Donald didn’t. He was busy wondering what the final shift would be like. Nobody seemed to think much past the next shift. They looked forward to one ending and dreaded seeing another. It reminded him of Washington, where everyone he worked alongside hoped to make it to the next term even as they loathed running for another. Donald had fallen into that same trap.

The lift doors opened on another chilled hall. Here were rooms full of shift workers, the majority of the silo’s population-in-waiting spread out across two identical levels. Dr. Wilson led them down the hall and coded them through the third door on the right. A hall of sleeping bodies angled off into the distance until it met the concrete skin of the silo. “Twenty down and four over,” he said, pointing.

They made their way to the pod. It was the first time Donald had seen this part of the procedure. He had helped put others under, but had never helped wake anyone up. Storing Victor’s body away was something altogether different. That had been a funeral.

The assistants busied themselves around the pod. Dr. Wilson knelt by the control panel, paused, glanced up at Donald, waiting.

“Right,” Donald said. He knelt and watched over the doctor’s shoulder.

“Most of the process is automated,” the doctor admitted sheepishly. “Frankly, they could replace me with a trained monkey and nobody would know the difference.” He glanced back at Donald as he keyed in his code and pressed a red button. “I’m like you, Shepherd. Only here in case something goes wrong.”

The doctor smiled. Donald didn’t.

“It’ll be a few minutes before the hatch pops.” He tapped the display. “The temperature here will get up to thirty-one Celsius. The bloodstream is getting an injection when this light is flashing.”

The light was flashing.

“An injection of what?” Donald asked.

“The good little doctors. This procedure would kill a normal human being, which I suppose is why it was outlawed.”
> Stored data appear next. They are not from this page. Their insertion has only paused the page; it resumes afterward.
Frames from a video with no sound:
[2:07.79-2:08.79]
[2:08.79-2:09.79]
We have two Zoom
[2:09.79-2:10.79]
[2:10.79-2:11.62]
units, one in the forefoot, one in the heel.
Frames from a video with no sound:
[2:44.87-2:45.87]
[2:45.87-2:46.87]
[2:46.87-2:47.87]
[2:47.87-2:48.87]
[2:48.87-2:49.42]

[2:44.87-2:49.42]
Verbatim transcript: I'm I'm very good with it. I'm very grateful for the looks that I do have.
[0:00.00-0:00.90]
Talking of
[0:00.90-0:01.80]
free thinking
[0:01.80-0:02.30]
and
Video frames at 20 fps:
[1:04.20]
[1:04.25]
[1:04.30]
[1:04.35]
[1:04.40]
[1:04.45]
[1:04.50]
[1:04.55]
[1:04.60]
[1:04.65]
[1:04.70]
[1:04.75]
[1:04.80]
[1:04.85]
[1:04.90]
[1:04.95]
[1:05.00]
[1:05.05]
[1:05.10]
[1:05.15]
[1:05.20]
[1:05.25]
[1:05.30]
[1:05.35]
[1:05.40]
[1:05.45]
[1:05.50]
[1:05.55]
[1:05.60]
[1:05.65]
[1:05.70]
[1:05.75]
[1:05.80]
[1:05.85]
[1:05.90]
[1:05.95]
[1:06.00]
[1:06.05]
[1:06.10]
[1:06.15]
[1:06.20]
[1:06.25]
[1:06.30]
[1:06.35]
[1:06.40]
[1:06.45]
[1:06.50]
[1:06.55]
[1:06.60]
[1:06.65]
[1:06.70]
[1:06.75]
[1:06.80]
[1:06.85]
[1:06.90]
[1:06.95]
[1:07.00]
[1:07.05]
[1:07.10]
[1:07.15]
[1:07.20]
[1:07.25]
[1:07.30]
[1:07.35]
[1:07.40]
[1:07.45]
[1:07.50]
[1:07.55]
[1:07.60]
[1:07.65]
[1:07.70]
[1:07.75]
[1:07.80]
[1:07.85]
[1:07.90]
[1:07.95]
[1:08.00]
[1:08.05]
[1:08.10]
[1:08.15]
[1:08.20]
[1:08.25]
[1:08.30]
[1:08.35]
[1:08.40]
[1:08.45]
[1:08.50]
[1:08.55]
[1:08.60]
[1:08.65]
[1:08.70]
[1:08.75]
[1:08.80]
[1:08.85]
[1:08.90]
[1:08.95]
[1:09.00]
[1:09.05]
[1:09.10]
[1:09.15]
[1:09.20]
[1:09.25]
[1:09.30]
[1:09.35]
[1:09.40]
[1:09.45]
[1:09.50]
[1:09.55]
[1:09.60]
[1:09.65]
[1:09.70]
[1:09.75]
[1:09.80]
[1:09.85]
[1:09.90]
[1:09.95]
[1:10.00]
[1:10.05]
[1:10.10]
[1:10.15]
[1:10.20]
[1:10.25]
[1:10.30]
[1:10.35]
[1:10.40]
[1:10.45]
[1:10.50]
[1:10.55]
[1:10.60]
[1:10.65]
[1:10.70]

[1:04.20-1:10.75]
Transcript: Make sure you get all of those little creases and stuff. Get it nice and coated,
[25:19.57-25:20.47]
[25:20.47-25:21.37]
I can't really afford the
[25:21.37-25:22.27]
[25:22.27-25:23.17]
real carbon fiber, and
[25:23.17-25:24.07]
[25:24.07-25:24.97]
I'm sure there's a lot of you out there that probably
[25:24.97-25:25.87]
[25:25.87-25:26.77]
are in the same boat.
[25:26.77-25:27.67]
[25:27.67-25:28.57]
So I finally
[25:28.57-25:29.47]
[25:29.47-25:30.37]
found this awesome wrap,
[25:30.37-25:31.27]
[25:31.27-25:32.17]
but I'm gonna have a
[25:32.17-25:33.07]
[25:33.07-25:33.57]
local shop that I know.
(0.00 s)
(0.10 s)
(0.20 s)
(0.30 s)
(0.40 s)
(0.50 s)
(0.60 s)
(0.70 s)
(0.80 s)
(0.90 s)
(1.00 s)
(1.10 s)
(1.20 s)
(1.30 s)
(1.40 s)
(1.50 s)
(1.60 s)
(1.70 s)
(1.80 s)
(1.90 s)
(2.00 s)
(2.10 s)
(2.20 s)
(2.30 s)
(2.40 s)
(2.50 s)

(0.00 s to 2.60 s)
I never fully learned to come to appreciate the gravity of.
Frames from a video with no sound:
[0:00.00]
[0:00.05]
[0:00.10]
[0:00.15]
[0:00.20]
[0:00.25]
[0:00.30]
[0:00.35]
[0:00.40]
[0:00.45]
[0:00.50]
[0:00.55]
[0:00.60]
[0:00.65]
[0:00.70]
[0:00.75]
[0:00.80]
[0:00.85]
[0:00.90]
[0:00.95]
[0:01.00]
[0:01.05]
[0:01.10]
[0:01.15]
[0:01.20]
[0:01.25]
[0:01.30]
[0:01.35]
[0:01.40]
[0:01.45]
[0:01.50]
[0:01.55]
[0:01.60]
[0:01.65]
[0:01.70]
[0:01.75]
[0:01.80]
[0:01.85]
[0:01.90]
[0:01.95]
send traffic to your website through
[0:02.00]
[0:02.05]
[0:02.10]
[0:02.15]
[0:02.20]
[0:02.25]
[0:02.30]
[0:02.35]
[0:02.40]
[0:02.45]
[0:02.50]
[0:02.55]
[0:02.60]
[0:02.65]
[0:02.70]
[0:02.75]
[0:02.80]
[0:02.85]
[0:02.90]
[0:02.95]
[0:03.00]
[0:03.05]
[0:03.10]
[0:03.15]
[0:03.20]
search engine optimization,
A normal human being. Donald wondered what the hell that made him. He lifted his palm and studied the red splotchiness. He remembered a glove tumbling down a hill.

“Twenty-eight,” Dr. Wilson said. “When it hits thirty, the lid will release. Now’s when I like to go ahead and dial the pod back down, rather than wait until the end. Just so I don’t forget.” He twisted the dial below the temp readout. “It doesn’t stop the process. It only runs one direction once it starts.”